_Brief_
Images aside, the whole listing should be written out word for word.

_Data_
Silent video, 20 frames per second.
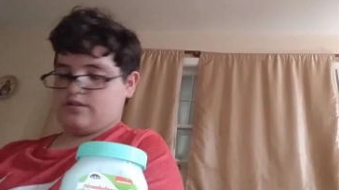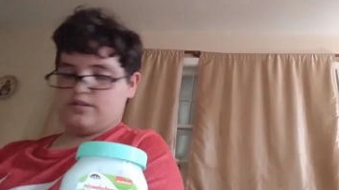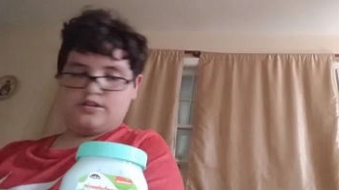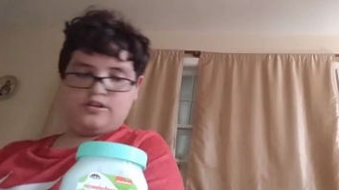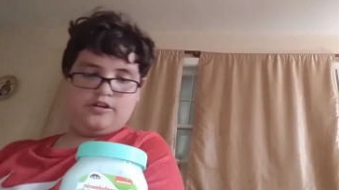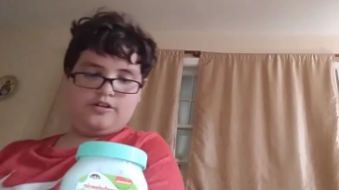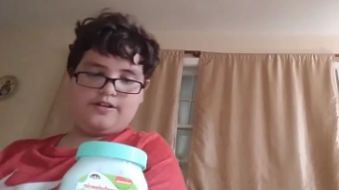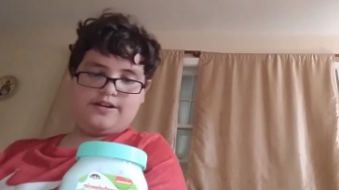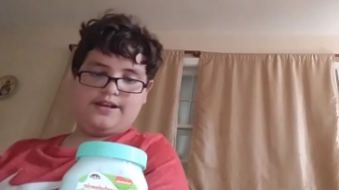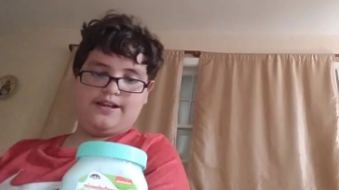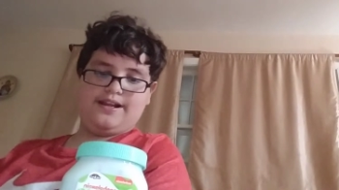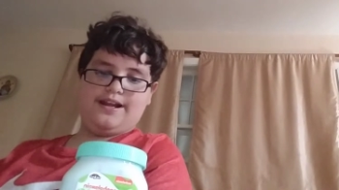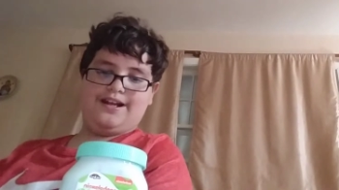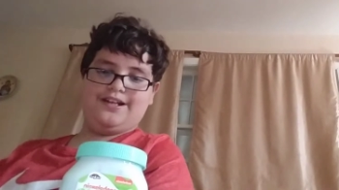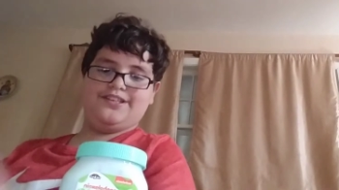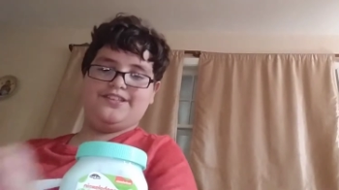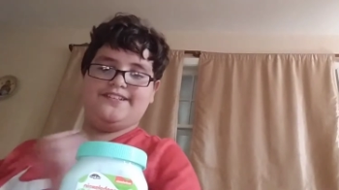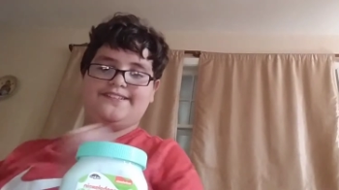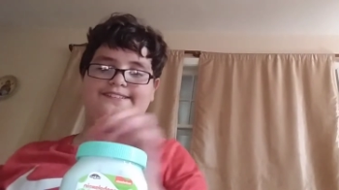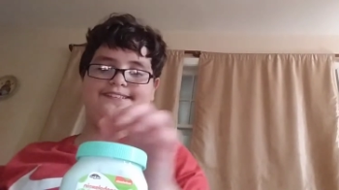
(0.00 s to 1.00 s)
Okay guys,
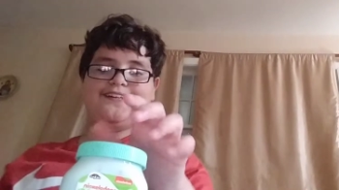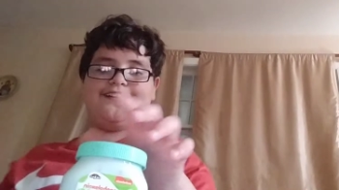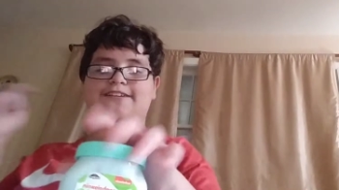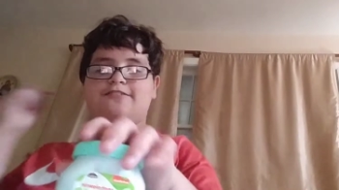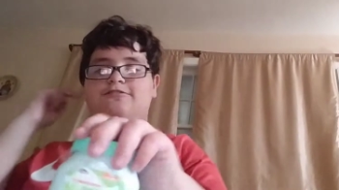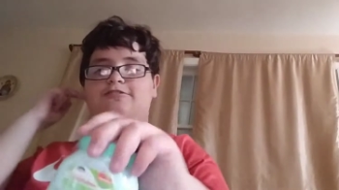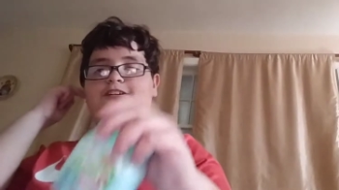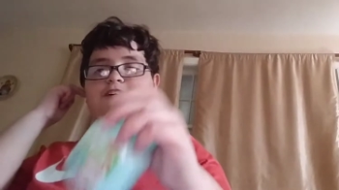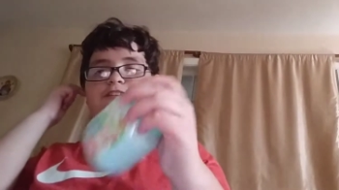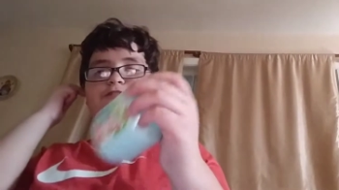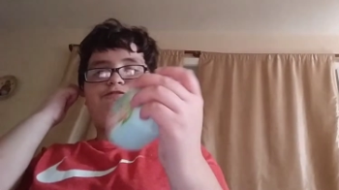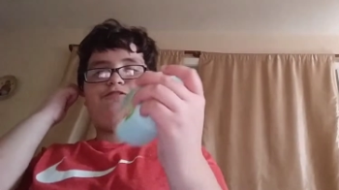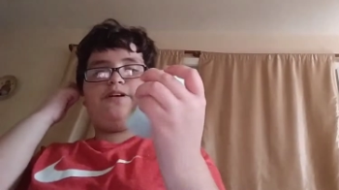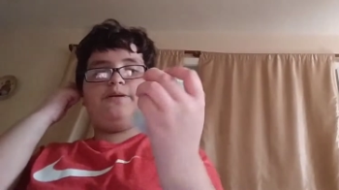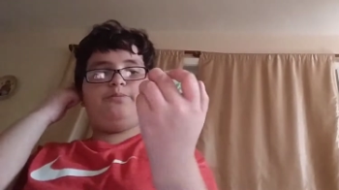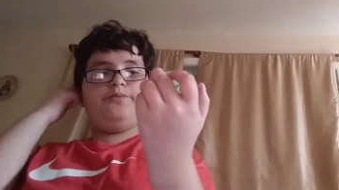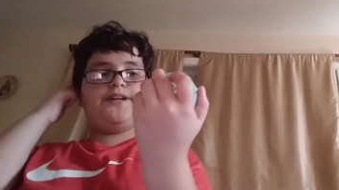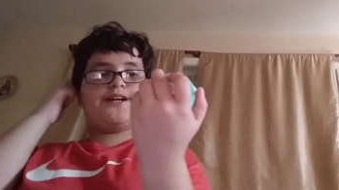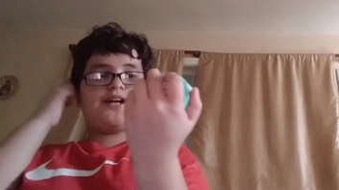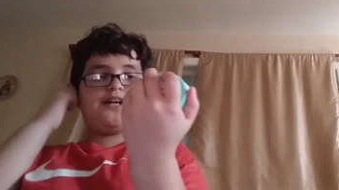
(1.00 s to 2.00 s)
this next one's
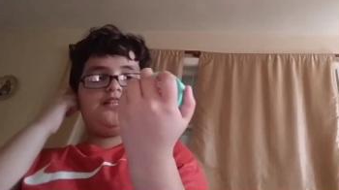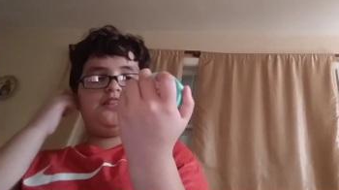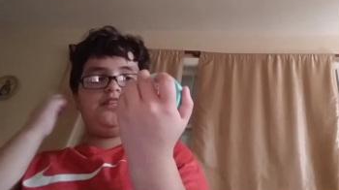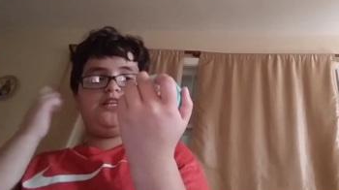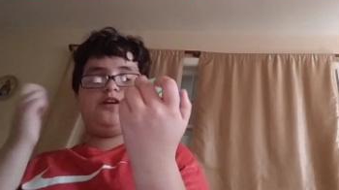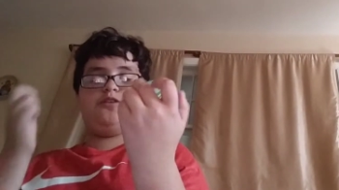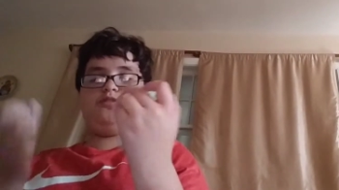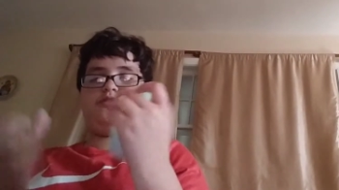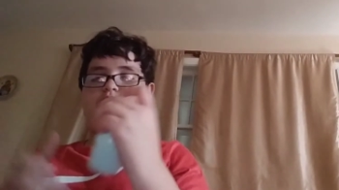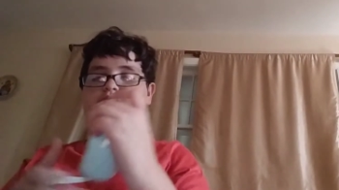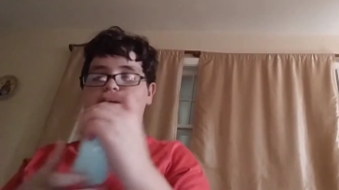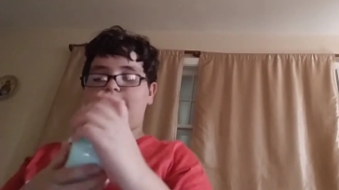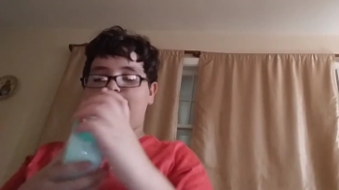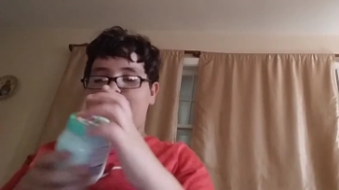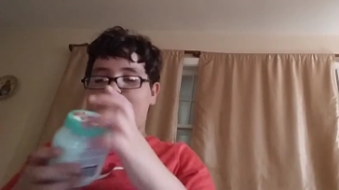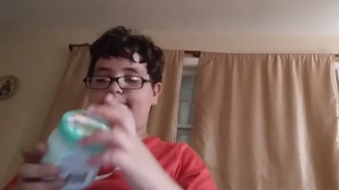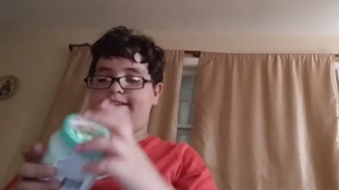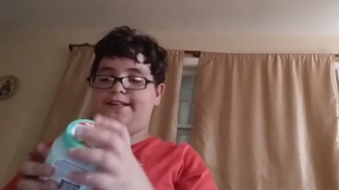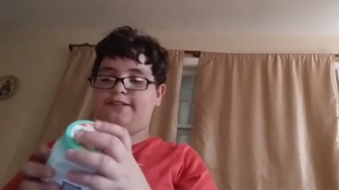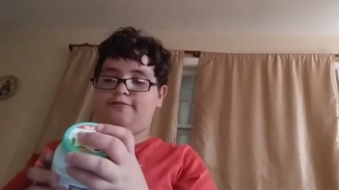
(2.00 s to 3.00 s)
from Nickelodeon.
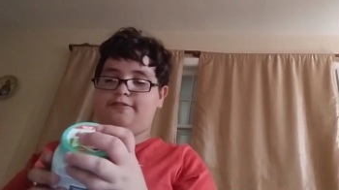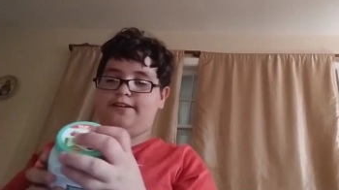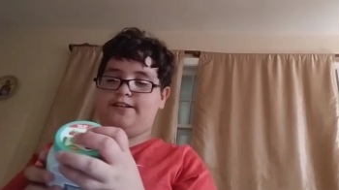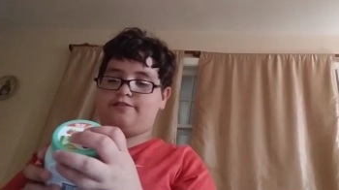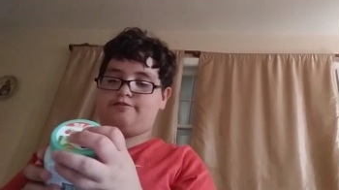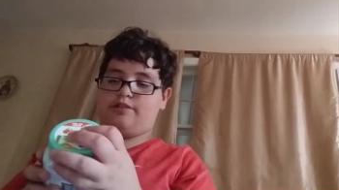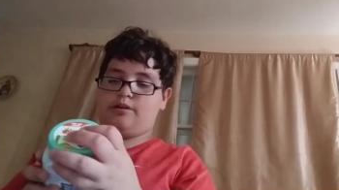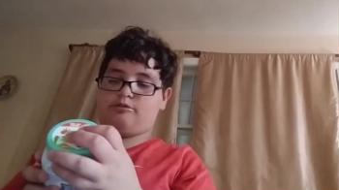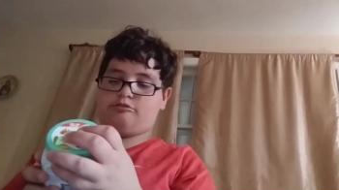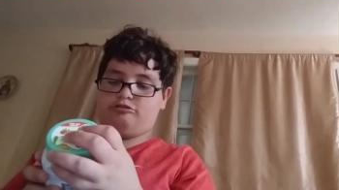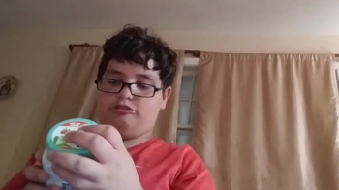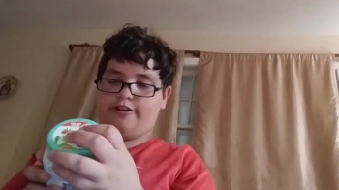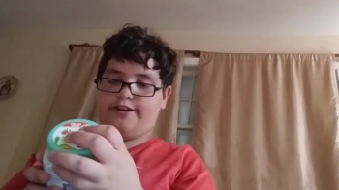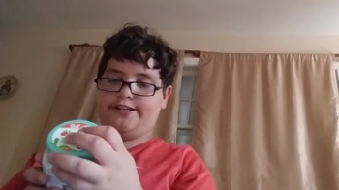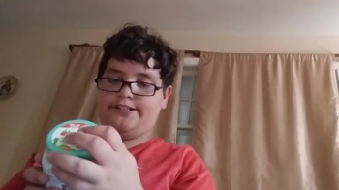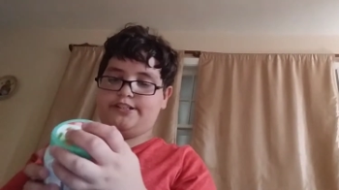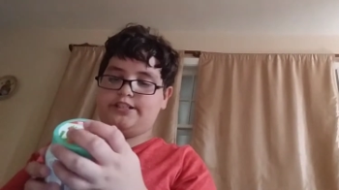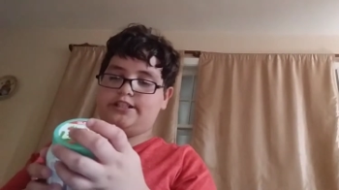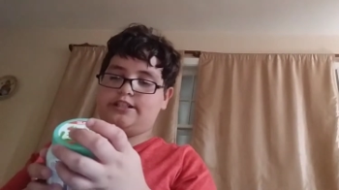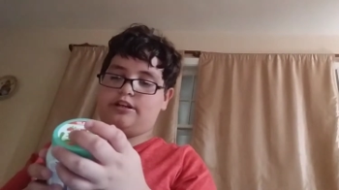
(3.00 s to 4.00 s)
This one's from
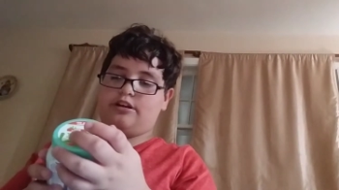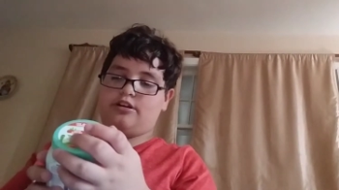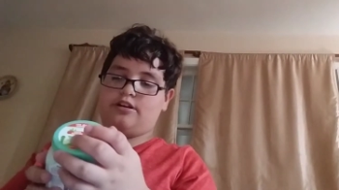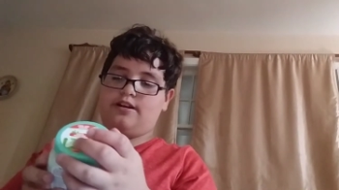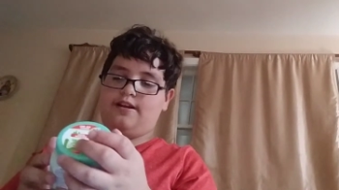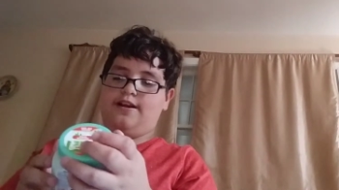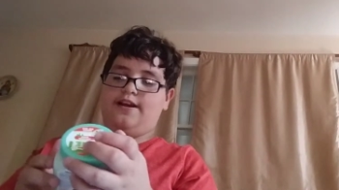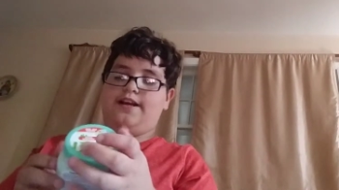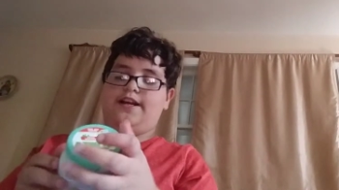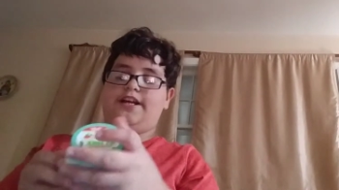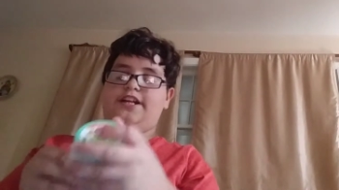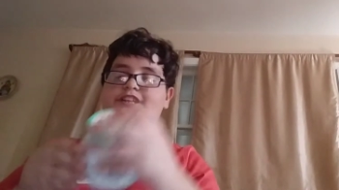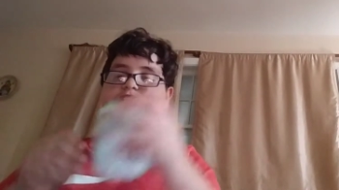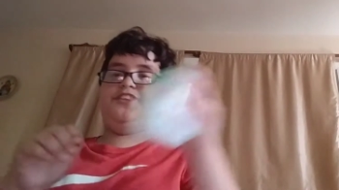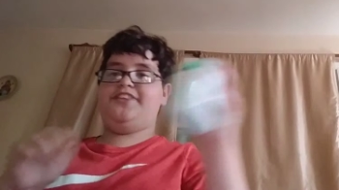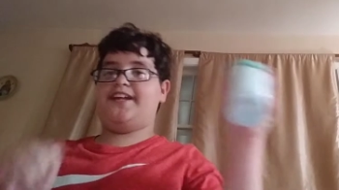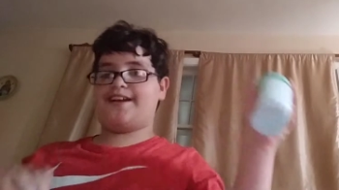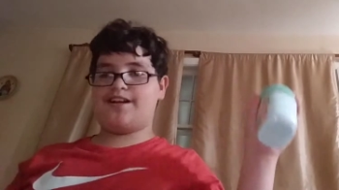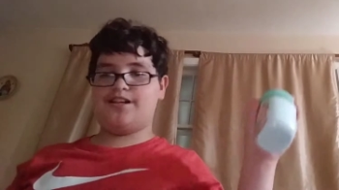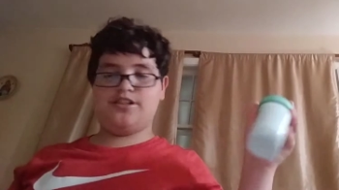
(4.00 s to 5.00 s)
Crazy Art. It's
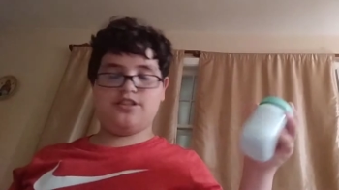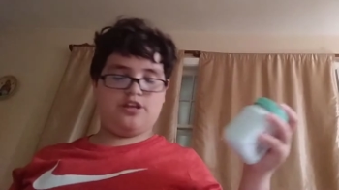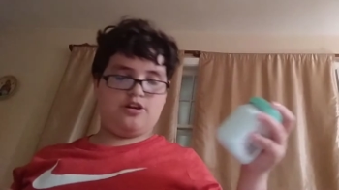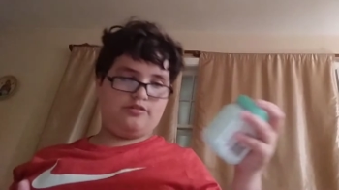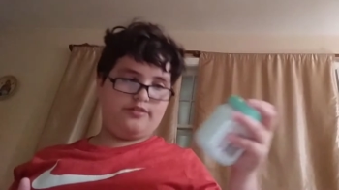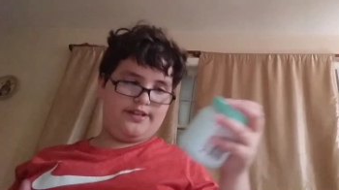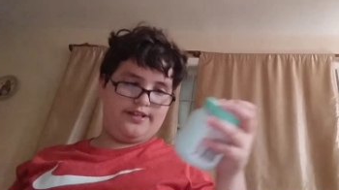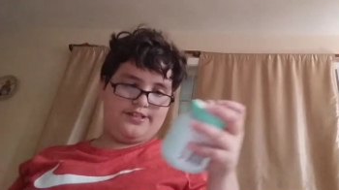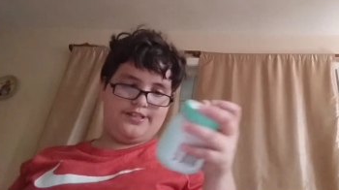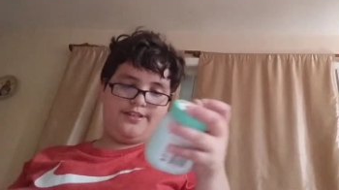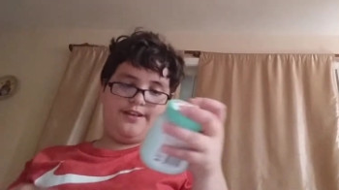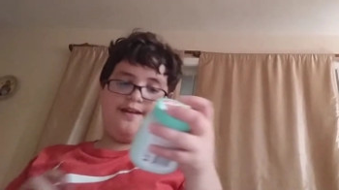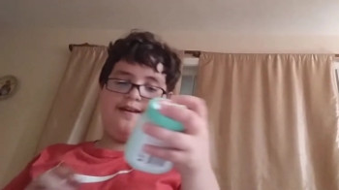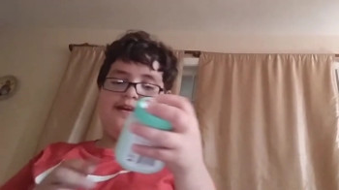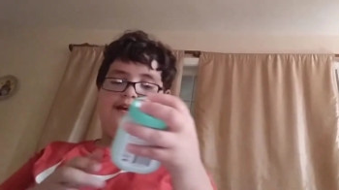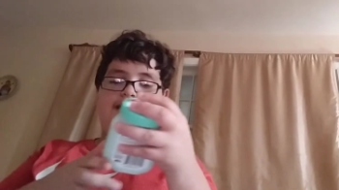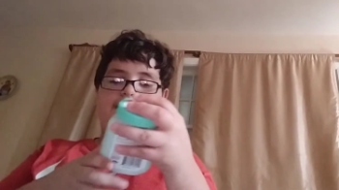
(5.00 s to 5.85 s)
Nickelodeon.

_Solution to this exercise_
Silent video, 20 frames per second.
(0.00 s to 1.00 s)
Okay guys,
(1.00 s to 2.00 s)
this next one's
(2.00 s to 3.00 s)
from Nickelodeon.
(3.00 s to 4.00 s)
This one's from
(4.00 s to 5.00 s)
Crazy Art. It's
(5.00 s to 5.85 s)
Nickelodeon.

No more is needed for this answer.